How does that money get generated? Well, by the members of the New York Stock Exchange. They exclusively finance the administration of the exchange, and it can therefore be held that the privations incurred by paying $190 million are theirs alone, so what do we have to complain about?
First, $190 million is not parthenogenetically created. Such money as the partners have to distribute is money held out from what stockholders pay when buying and selling. These are called transfer taxes, to be compared to sales taxes. When you buy a share, a commission is charged. One has to assume that such commissions would diminish in size as the overhead of the exchange lessened. A case could be made that the salary paid to the chairman cost everyone who bought or sold a share, a penny. Or 10 pennies.
The other aspect of the affair is the sheer smell it gives off. Critics of capitalism are always, forever, looking for scandalous behavior, and defenders of capitalism are always, forever, providing grist for their mill.
It can be argued that the manifestly successful chief executive of General Electric needed to be paid huge sums in order to prevent him from going elsewhere. That model isn't persuasively invoked in the matter of a stock exchange. There the work is administrative and -- a special irony -- has to do with governance standards.
In order for a petitioning corporation's shares to be traded on the NYSE, certain standards need to be met. The idea that the man principally responsible for the setting of those standards was being paid, this year, $1 million per month rather dilutes his credentials as a financial moralist.
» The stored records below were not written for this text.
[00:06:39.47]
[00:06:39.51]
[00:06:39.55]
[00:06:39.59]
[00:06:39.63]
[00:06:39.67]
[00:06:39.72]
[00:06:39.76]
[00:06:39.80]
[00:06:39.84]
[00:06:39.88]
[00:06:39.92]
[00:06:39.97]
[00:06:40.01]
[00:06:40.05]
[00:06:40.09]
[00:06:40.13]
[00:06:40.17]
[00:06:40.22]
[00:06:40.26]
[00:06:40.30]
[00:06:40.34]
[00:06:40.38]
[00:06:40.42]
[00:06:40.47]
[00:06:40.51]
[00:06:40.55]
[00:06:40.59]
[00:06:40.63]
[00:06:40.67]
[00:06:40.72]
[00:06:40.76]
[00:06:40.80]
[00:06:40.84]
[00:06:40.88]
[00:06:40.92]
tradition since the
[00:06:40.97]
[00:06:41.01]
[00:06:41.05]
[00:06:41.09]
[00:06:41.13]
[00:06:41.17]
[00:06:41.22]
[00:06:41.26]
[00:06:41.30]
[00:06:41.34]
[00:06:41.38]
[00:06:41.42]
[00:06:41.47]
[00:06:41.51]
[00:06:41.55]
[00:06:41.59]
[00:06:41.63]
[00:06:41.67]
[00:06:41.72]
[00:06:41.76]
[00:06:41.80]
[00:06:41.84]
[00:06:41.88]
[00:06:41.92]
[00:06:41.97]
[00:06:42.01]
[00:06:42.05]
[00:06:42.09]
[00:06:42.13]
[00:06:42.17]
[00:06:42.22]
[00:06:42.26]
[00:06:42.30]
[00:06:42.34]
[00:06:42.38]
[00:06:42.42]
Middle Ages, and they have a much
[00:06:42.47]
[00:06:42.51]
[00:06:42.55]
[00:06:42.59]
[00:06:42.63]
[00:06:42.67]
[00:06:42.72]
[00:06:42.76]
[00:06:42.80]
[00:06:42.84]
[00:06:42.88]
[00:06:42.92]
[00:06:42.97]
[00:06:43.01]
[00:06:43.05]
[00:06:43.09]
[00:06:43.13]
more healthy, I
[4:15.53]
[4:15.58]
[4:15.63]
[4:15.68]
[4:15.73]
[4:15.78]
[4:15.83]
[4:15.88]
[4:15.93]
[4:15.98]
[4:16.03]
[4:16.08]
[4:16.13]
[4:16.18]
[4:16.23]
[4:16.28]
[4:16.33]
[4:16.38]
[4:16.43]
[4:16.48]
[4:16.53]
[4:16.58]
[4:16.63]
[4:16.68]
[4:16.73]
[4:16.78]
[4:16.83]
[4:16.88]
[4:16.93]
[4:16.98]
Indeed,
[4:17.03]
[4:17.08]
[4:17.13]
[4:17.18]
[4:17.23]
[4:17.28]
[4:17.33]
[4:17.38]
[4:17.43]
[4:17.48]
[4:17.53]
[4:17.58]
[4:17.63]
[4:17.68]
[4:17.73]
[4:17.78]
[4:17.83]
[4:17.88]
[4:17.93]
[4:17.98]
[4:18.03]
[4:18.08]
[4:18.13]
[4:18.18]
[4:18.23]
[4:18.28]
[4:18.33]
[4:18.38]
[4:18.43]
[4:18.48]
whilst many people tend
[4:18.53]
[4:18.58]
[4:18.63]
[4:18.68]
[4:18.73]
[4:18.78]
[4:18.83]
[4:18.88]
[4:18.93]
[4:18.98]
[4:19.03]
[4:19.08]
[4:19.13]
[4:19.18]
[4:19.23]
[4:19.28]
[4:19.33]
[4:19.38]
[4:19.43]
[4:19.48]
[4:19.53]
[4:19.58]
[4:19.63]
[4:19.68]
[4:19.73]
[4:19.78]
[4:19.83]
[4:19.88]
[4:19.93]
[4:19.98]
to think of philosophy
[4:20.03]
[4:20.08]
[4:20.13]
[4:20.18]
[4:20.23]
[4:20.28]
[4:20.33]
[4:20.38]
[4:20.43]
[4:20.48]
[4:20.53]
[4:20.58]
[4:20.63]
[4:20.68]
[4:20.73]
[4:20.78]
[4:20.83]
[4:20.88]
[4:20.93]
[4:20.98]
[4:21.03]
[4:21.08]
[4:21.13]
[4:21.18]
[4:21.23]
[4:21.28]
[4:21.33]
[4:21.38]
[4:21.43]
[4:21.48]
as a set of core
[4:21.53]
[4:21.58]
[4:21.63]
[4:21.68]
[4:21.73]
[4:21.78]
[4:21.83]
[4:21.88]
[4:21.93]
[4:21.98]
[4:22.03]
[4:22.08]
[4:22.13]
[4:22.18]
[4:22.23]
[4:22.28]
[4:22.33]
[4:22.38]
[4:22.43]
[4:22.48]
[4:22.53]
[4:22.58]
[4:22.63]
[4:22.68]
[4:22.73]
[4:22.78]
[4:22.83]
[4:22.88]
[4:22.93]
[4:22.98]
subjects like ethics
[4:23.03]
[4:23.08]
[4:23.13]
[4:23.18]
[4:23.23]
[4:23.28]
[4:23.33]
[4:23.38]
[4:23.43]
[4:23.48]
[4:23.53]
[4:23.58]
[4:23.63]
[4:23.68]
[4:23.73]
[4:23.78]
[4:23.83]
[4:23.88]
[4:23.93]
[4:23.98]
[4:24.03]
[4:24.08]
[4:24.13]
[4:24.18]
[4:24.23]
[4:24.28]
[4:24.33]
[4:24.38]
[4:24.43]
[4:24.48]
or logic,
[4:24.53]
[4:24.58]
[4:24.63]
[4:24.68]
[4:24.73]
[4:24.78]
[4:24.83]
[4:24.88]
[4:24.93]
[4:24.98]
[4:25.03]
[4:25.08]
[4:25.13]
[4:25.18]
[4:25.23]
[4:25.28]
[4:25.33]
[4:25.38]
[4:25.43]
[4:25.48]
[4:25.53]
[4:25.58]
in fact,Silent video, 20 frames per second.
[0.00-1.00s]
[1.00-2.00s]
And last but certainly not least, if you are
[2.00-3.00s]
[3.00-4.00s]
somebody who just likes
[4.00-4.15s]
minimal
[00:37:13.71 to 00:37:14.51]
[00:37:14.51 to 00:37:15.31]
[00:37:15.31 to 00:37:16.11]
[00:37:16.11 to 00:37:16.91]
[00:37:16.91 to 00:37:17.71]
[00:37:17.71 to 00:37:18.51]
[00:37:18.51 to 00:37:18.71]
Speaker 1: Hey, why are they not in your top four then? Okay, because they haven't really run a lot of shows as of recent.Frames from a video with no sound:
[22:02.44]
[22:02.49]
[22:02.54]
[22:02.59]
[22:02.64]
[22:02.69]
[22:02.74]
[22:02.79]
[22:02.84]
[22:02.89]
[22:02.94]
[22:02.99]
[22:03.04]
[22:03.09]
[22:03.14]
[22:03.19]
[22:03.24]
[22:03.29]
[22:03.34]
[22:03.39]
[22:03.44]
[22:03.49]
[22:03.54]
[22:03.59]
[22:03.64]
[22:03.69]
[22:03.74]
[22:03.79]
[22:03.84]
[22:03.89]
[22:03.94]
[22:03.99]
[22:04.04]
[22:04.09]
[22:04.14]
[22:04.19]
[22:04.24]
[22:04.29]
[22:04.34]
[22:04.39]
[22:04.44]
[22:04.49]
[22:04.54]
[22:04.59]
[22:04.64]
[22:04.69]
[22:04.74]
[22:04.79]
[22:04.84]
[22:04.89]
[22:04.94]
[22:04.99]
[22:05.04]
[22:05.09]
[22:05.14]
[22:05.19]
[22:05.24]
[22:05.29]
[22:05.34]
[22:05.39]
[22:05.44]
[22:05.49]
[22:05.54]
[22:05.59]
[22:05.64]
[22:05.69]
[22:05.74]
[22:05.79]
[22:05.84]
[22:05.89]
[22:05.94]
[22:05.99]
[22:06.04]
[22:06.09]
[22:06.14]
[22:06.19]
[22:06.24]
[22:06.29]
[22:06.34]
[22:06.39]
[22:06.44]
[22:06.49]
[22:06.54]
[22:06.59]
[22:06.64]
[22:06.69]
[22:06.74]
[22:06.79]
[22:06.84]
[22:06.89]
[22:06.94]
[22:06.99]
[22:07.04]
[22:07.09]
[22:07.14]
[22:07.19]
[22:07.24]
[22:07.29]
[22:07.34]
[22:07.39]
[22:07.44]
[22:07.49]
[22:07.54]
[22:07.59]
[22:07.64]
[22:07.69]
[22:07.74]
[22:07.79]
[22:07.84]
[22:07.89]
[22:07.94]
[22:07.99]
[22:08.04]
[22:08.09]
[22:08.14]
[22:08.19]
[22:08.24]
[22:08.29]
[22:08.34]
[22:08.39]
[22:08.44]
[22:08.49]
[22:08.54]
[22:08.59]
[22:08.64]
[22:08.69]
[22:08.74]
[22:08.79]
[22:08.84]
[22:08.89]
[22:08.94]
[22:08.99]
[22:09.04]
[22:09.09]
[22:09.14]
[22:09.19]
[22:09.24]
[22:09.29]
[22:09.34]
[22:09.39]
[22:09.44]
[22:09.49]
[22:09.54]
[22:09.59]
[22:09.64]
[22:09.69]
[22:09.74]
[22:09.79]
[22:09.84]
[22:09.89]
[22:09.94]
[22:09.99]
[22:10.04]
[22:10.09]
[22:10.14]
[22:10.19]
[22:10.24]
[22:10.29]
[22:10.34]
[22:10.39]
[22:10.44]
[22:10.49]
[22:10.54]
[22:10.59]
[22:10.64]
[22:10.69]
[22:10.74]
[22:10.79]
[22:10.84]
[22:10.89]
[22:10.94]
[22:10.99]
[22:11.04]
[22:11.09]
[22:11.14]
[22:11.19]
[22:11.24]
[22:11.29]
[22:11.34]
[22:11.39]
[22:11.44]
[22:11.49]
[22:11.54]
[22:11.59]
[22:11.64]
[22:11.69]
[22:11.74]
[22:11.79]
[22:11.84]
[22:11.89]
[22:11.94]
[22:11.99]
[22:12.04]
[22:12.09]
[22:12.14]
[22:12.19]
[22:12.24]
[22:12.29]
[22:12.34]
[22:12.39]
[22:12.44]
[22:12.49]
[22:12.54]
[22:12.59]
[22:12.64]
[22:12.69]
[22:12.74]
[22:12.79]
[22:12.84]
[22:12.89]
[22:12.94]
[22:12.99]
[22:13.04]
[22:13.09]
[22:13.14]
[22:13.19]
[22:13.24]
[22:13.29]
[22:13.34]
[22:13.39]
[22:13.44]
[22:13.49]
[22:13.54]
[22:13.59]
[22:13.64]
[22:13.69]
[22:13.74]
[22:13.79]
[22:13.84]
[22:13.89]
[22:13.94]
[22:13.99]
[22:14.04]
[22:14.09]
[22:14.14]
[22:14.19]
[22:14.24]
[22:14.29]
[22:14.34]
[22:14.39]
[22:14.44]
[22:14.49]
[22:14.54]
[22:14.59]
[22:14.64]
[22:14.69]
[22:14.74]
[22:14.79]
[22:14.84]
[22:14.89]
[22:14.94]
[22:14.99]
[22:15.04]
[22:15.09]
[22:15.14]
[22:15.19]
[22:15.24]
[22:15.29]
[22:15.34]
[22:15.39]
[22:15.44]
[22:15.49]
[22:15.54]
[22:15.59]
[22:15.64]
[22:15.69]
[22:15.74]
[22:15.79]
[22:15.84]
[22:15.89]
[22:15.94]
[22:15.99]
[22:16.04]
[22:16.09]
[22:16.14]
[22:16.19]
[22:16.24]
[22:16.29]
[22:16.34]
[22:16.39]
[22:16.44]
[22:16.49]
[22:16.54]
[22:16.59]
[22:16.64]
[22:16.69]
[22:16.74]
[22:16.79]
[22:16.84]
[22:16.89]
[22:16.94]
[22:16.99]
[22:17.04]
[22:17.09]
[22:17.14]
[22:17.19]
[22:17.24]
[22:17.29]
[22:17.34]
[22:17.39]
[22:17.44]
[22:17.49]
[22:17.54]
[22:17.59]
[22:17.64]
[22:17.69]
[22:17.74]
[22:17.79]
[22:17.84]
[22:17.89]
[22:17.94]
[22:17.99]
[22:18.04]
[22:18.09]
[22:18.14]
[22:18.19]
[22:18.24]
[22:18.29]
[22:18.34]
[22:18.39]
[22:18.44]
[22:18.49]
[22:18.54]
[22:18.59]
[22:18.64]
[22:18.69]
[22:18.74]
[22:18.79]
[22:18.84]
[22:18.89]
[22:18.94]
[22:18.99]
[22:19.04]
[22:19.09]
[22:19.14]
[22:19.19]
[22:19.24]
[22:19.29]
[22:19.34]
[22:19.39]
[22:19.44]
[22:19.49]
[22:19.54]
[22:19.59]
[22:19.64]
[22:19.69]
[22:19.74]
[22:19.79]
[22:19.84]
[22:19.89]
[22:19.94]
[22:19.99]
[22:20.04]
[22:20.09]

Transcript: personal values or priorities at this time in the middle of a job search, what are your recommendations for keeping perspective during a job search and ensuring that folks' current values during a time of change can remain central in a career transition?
The danger is always overreaction. There is nothing here that can't be adequately cleaned up by replacing Mr. Grasso, and perhaps Mr. McCall. We don't want a Sarbanes-Oxley bill that, trying to atone for Enron, unnecessarily complicates entrepreneurial life.
But the stock exchange has led with its chin, and we can hear the denunciations of what happened ringing from the rafters of the Democratic National Convention, just to begin with.